La présence du photographe modifie-t-elle le sort réservé au jeune homme ? Lui épargne-t-elle une séance de viol collectif ? Un passage à tabac ? Un meurtre ? La Russie vient de franchir un pas de plus dans l’homophobie ambiante en votant une loi qui « interdit la propagande des relations sexuelles non traditionnelles », autrement dit « homosexuelles ». Je suis dans le train, je lève la tête, tout le monde pianote sur son portable.

14 août 2013

Rencontres de la photo d’Arles. Dans l’église des Frères-Prêcheurs, le travail de l’artiste chilien Alfredo Jaar dénonce la façon dont les images nous manipulent. Il y est question notamment de la célèbre photo prise par le Sud-Africain Kevin Carter, représentant un enfant soudanais squelettique accroupi, guetté par un vautour.
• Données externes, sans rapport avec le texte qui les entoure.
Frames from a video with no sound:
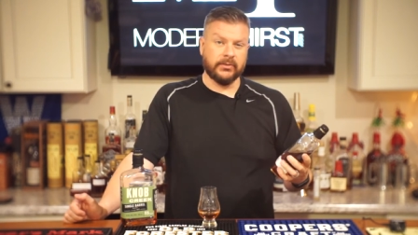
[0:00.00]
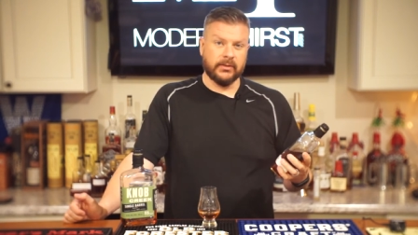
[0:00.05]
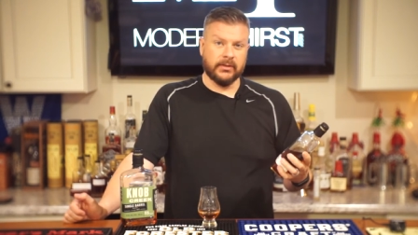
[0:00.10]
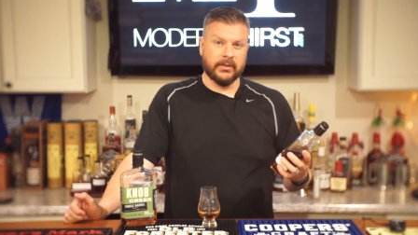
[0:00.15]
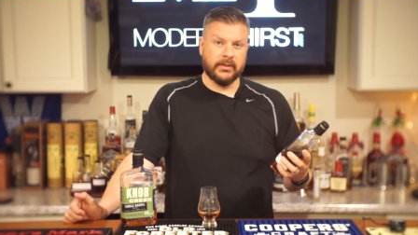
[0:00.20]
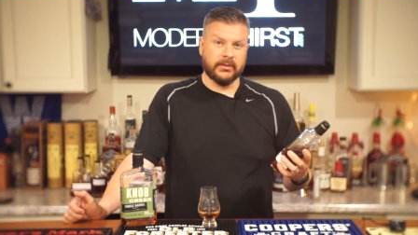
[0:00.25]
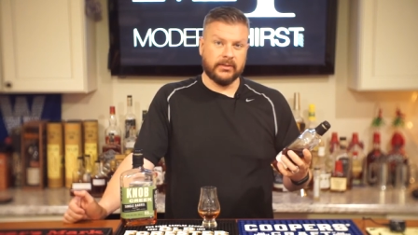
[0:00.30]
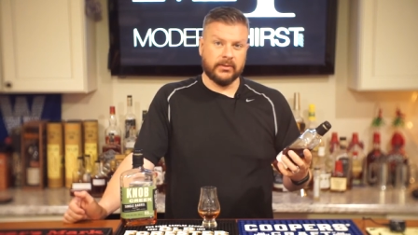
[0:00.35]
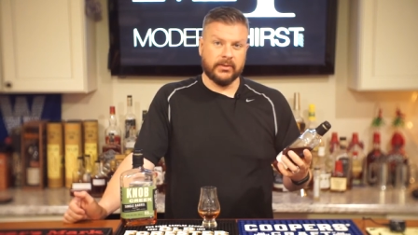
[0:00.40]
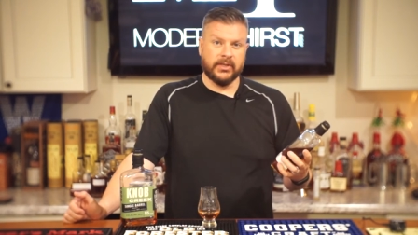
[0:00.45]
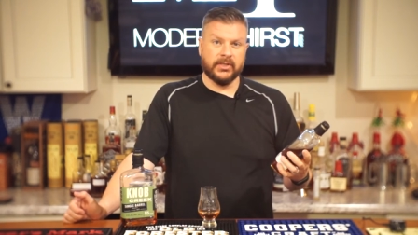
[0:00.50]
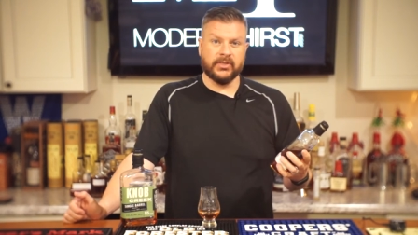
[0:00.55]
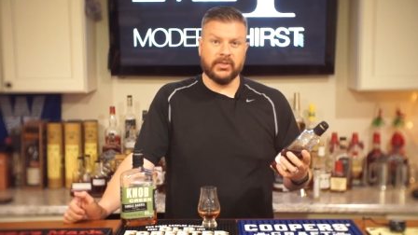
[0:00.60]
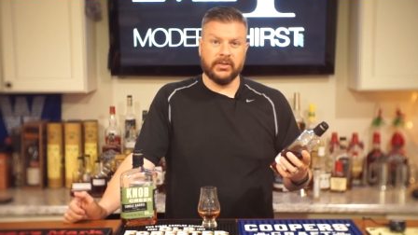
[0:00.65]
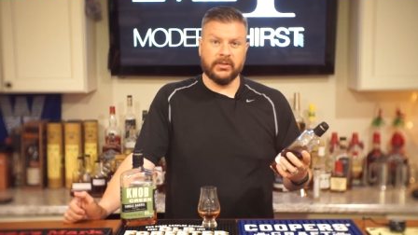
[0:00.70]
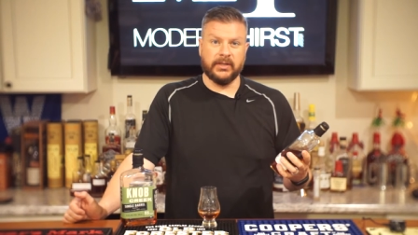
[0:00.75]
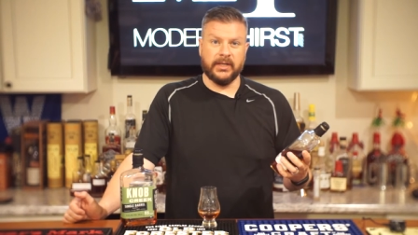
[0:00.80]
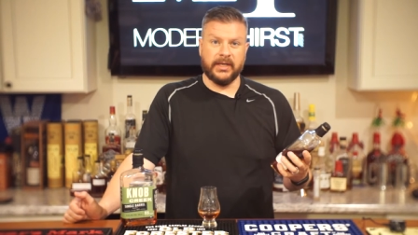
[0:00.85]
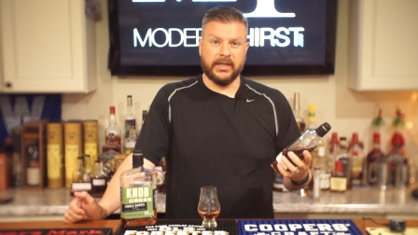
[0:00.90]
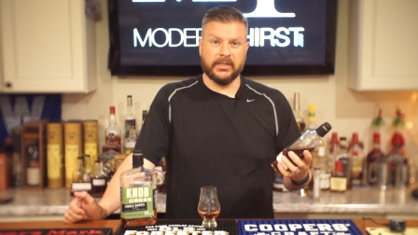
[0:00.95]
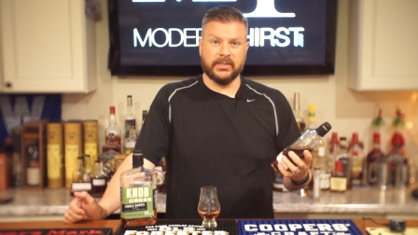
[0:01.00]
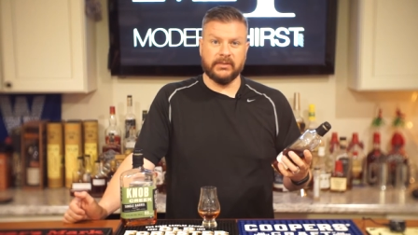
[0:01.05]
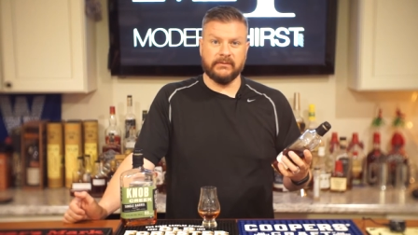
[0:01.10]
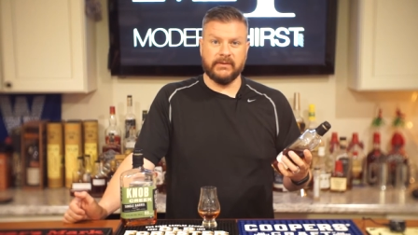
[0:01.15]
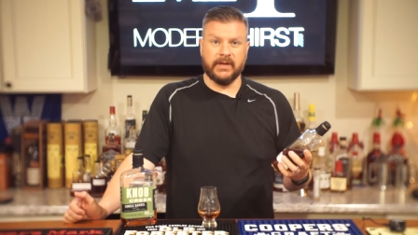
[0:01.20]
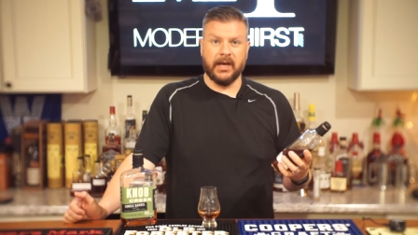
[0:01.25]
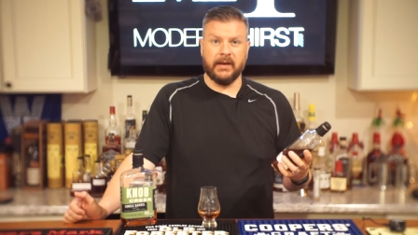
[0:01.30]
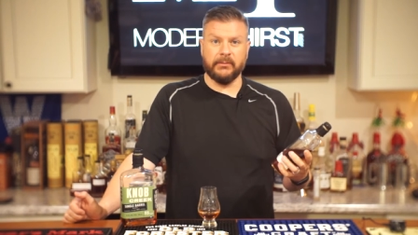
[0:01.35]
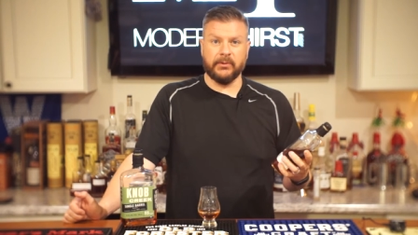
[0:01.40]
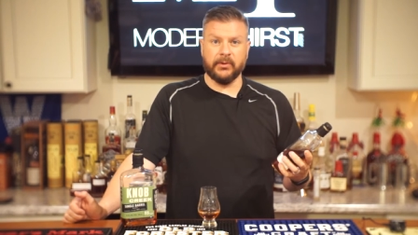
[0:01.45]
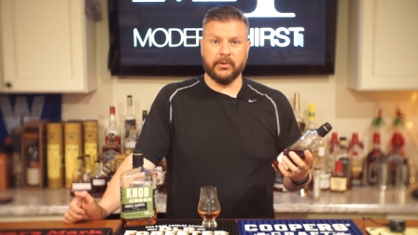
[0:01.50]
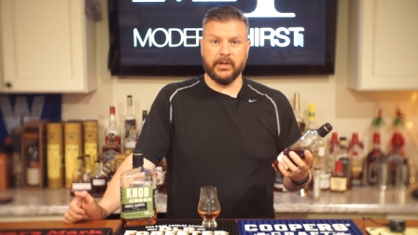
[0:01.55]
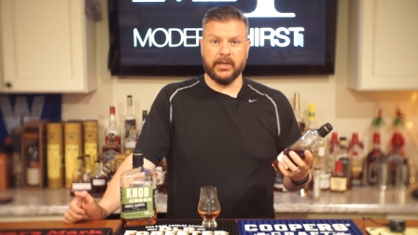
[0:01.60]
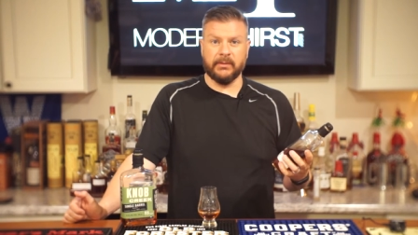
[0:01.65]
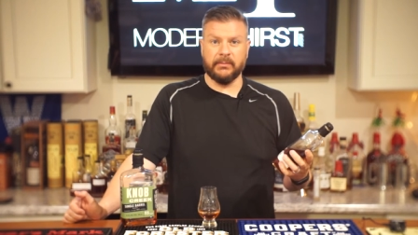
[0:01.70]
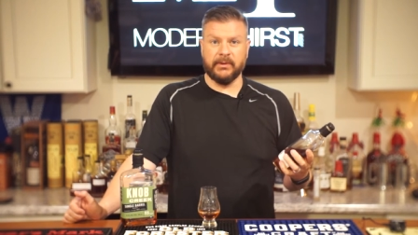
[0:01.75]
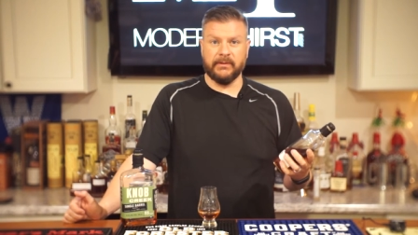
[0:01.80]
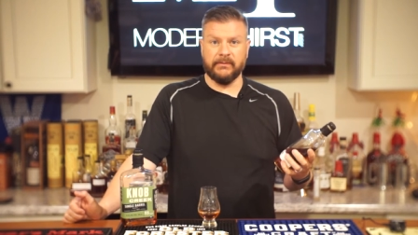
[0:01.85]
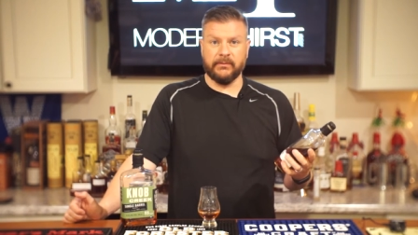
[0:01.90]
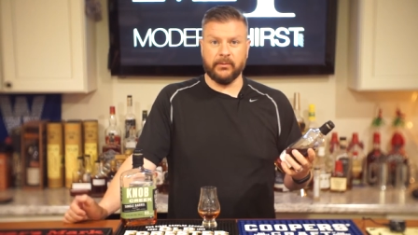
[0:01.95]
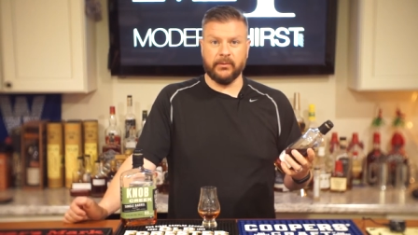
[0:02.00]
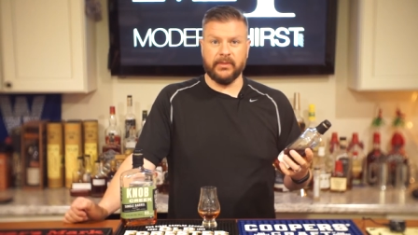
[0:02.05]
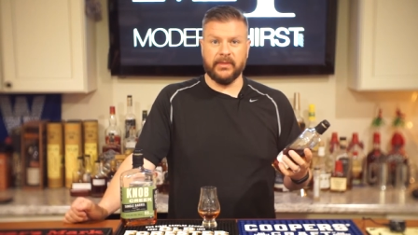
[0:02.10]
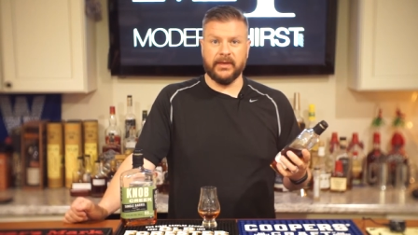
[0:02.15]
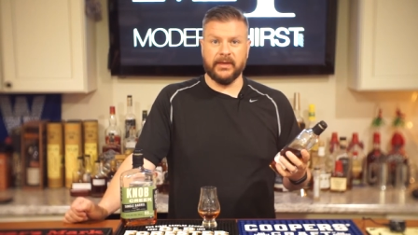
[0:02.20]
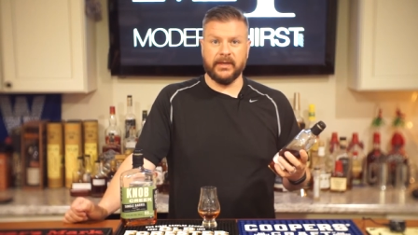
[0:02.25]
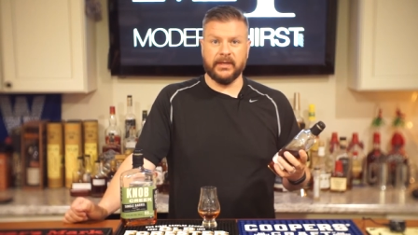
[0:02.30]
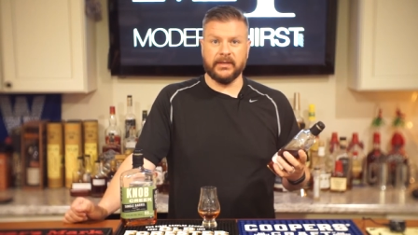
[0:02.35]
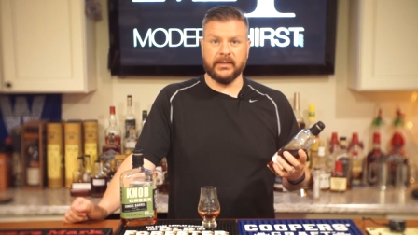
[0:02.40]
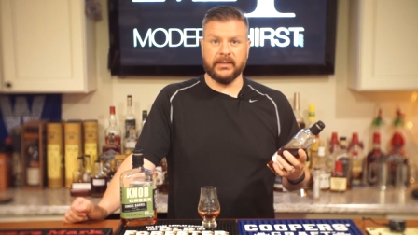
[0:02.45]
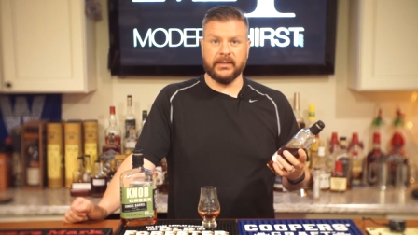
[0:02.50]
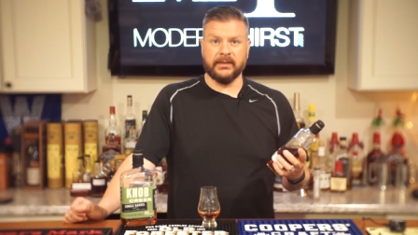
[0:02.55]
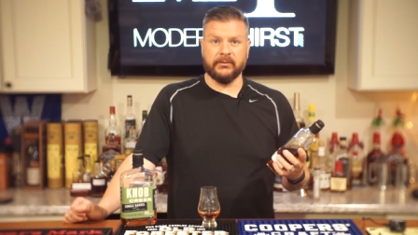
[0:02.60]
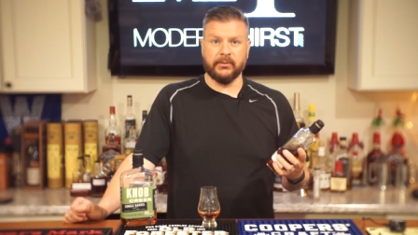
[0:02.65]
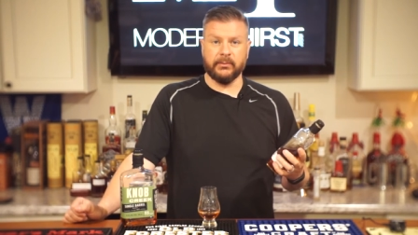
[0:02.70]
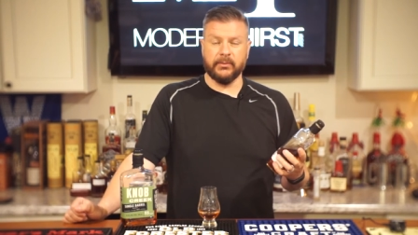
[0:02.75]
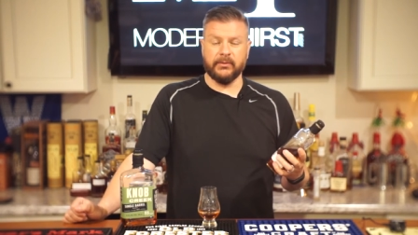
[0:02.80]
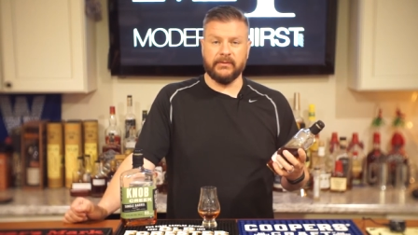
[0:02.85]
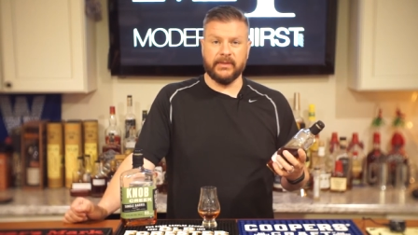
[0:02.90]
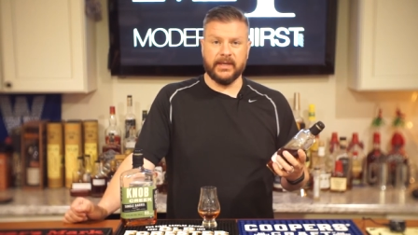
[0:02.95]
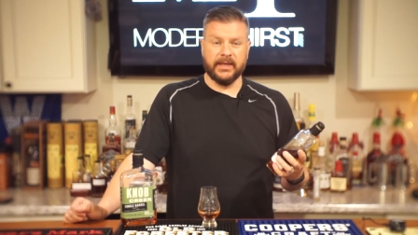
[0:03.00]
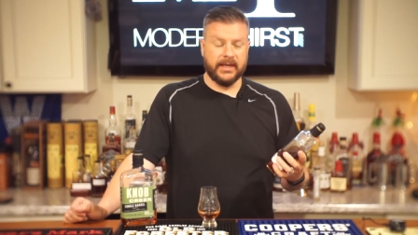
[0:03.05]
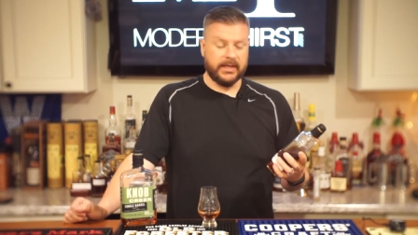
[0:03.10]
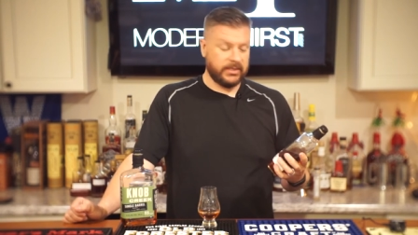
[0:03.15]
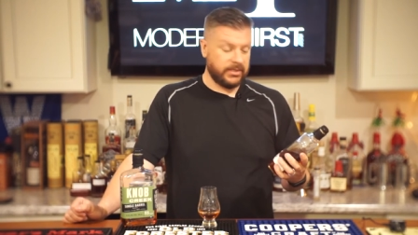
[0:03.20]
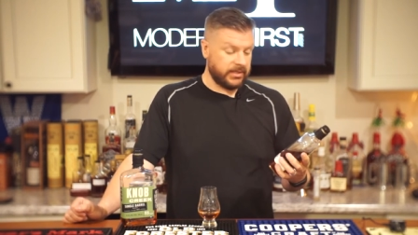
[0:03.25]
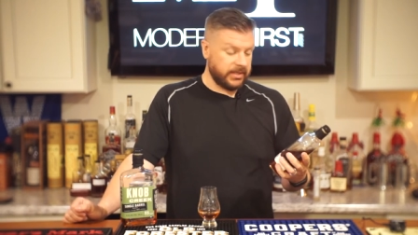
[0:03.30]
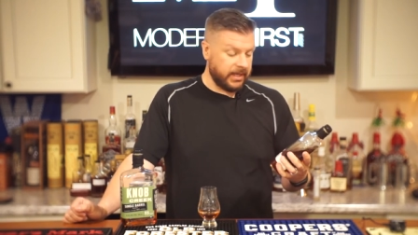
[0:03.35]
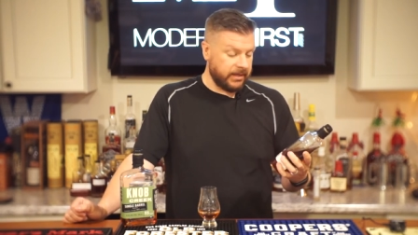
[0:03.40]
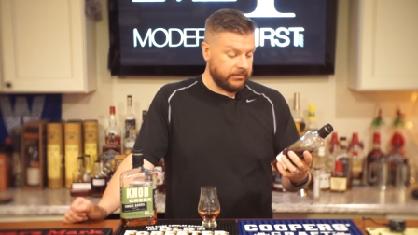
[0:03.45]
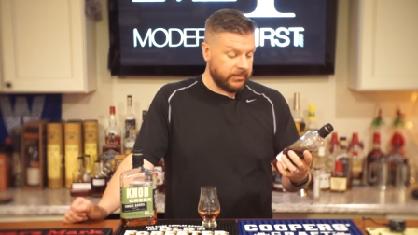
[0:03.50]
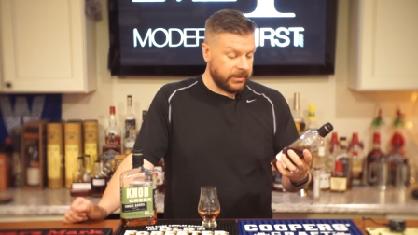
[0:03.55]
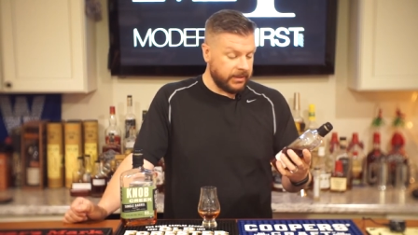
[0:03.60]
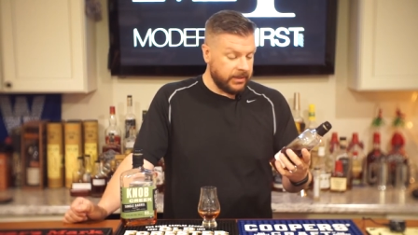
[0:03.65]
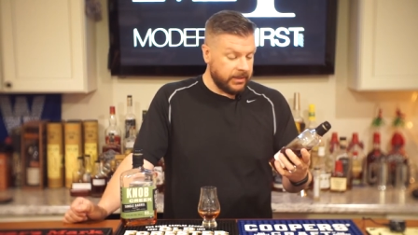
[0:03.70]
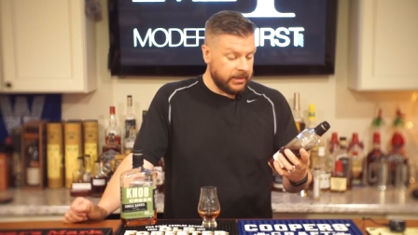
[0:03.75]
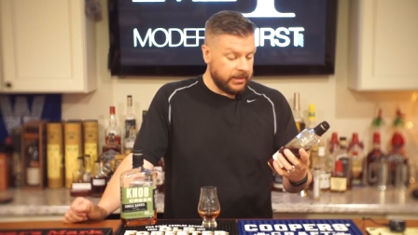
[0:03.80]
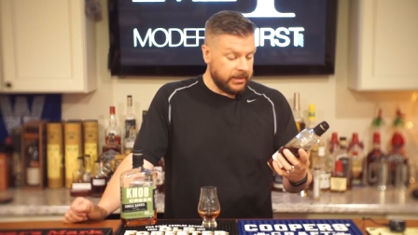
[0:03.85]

the traditional age of Knob Creek before they uh, remove the age statement.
Le photographe a reçu le prix Pulitzer pour cette photo en 1994, mais on lui a reproché de n’avoir pas secouru l’enfant. D’autant qu’il est resté longtemps, paraît-il, à attendre que le vautour ouvre ses ailes et donne à l’image une force plus vive. Le corps de cet enfant a fait le tour du monde, dénonçant la famine qui sévissait au Soudan. Miné par ce qu’il a vu et enduré en Afrique, et probablement par la culpabilité et l’impuissance, Kevin Carter s’est suicidé. Alfredo Jaar précise que l’image appartient aujourd’hui à l’agence Corbis, propriété de Bill Gates. Je me demande, du coup, s’il faut une image pour « illustrer » cette page, ou si le texte remplit seul sa mission.

20 août 2013

Mon ami Christophe me demande pourquoi Avoir un corps se termine alors que la narratrice n’a qu’une quarantaine d’années. Il aurait aimé que je mette en scène les peurs que nous évoquons quand nous nous voyons, liées à la vieillesse encore lointaine, mais dont nous savons qu’elle finira par nous cueillir. Je réponds à mon ami que j’écrivais ce livre pendant que mon éditeur, Jean-Marc Roberts, se battait contre un cancer, vivant au quotidien un corps qui était en train de le trahir. Quand j’ai compris que Jean-Marc allait mourir, j’ai décidé que le livre serait terminé.